Доехал я на трамвае до угла Третьей улицы и Маркет-стрит, пересел на вокзальную линию и отправился на Южно-Тихоокеанский вокзал. Там собралось уже много народу, и прибывало все больше и больше. Вскоре мы погрузились в вагоны, но поезд не трогался. Я стал беспокоиться, отчего мы не едем. Не знал я тогда, что в армии так оно и будет все время – поспеши да погоди, как говорят солдаты. Мы просидели в вагонах столько времени, что можно было пролететь полдороги до Аляски, прежде чем поезд двинулся с места. Я припомнил сотню разных дел, которые должен был сделать за эти прошедшие две недели, но так и не собрался, – и вот наконец поезд тронулся.
На платформе было много народу, и все махали на прощание уезжающим. Вдруг раздался какой-то треск, и я пошел узнать, что случилось. Оказывается, один человек разбил кулаком окно вагона. У него из руки струей била кровь, и никто не знал, что нужно делать. Наконец кто-то сорвал с себя пиджак, потом рубашку и рубашкой обернул ему руку. Все были очень взволнованы, и всем было как-то не по себе. Поезд остановился, и тут оказалось, что мы еще не выехали за пределы вокзала. Я поинтересовался, как все это случилось, и вот что мне рассказали.
Этот человек немножко выпил, а с ним за компанию и женщина, которая его провожала. Он стоял возле окна и смотрел на нее. Тут она вдруг заплакала, а он закричал на нее: «Не реви!» – но она никак не могла остановиться. Ну, человек рассердился и стал кричать, чтобы она перестала, но чем больше он кричал, тем сильнее она плакала. Тогда этот человек совсем взбеленился, сжал кулаки и стал ей грозить, чтобы она не ревела. Тут поезд тронулся, а он все махал кулаками и до того размахался, что угодил прямо в стекло. Прежде чем подоспела первая помощь, он потерял так много крови, что лишился сознания, и положение его было очень серьезно. Мы простояли на вокзале минут сорок пять, потом прибыла санитарная машина, пострадавшего забрали и увезли.

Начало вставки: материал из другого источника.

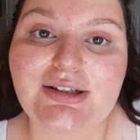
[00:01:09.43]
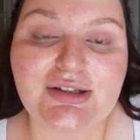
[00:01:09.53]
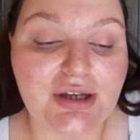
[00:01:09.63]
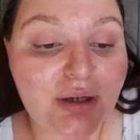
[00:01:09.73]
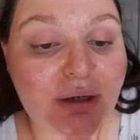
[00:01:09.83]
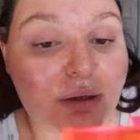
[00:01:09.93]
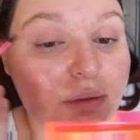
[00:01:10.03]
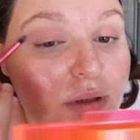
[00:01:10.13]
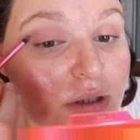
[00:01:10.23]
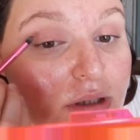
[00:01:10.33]

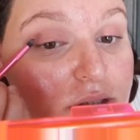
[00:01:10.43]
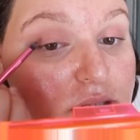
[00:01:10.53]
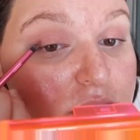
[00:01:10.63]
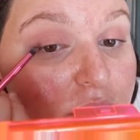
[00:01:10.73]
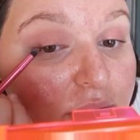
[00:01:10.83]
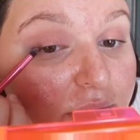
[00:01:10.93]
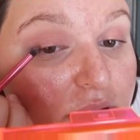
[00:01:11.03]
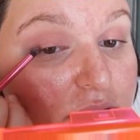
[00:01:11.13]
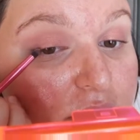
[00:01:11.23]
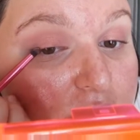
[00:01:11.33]
to sort of
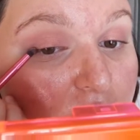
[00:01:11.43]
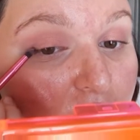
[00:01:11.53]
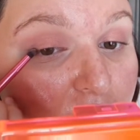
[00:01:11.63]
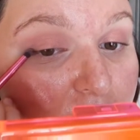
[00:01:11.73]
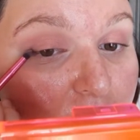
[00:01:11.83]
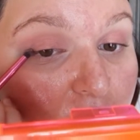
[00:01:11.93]
tight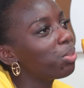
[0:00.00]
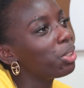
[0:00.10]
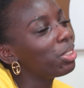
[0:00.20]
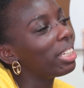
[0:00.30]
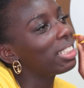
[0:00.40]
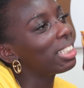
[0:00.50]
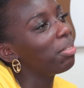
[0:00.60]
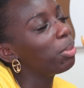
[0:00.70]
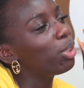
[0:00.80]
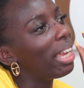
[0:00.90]
I just want you guys to
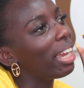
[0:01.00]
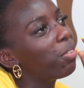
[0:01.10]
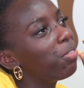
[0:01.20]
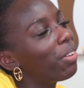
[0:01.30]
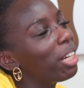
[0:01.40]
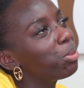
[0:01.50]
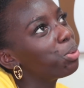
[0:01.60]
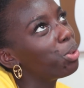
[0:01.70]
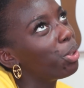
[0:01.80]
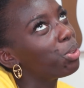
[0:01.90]
give me your like
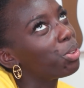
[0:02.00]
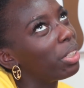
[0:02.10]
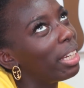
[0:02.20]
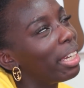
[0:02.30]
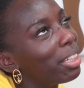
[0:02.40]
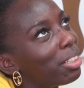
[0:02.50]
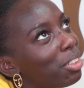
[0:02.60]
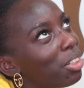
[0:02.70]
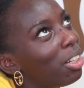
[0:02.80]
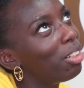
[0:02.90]
final notes on like
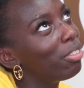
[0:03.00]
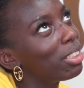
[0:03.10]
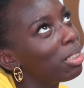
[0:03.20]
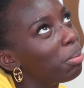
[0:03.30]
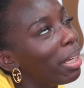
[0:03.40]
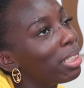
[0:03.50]
colorism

О распределительном пункте в Монтерее рассказывать особенно нечего, кроме того, что я все время чувствовал себя преотвратительно: ну что это за жизнь, когда людей гоняют, как стадо овец, на всякие осмотры, испытания, прививки, за получением обмундирования и снаряжения, когда приходится стоять в хвосте, чтобы поесть, постричься, вымыть руки, посидеть в уборной, принять душ. Живешь как скот. Меня тошнило все семь дней и ночей, что я там пробыл.

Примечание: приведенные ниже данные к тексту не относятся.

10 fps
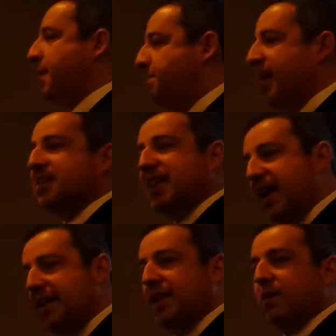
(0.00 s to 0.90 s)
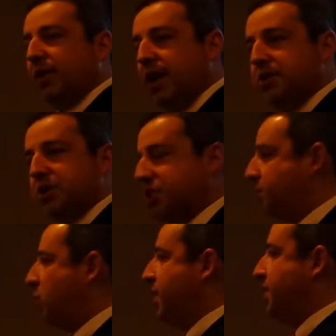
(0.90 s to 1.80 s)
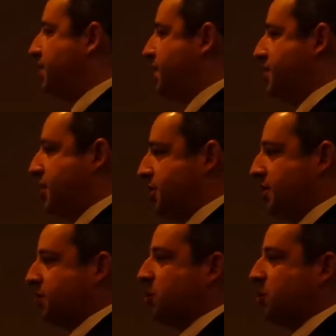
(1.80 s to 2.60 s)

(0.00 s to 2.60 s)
maintain that relationship with the physician.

Много странного произошло там за эту неделю. Видел я, как один парень каждый вечер вынимал стеклянный глаз, разглядывал его своим здоровым глазом, обмывал и приговаривал:
– Я не левша, все делаю правой рукой, а правый глаз у меня стеклянный. Ну какой, черт возьми, из меня солдат?
Я слышал, как люди кричат по ночам, видел, как они валяются на своих койках целыми днями, сходя с ума от тоски. Но были там и комики, особенно итальянцы и португальцы из долины Санта-Клара.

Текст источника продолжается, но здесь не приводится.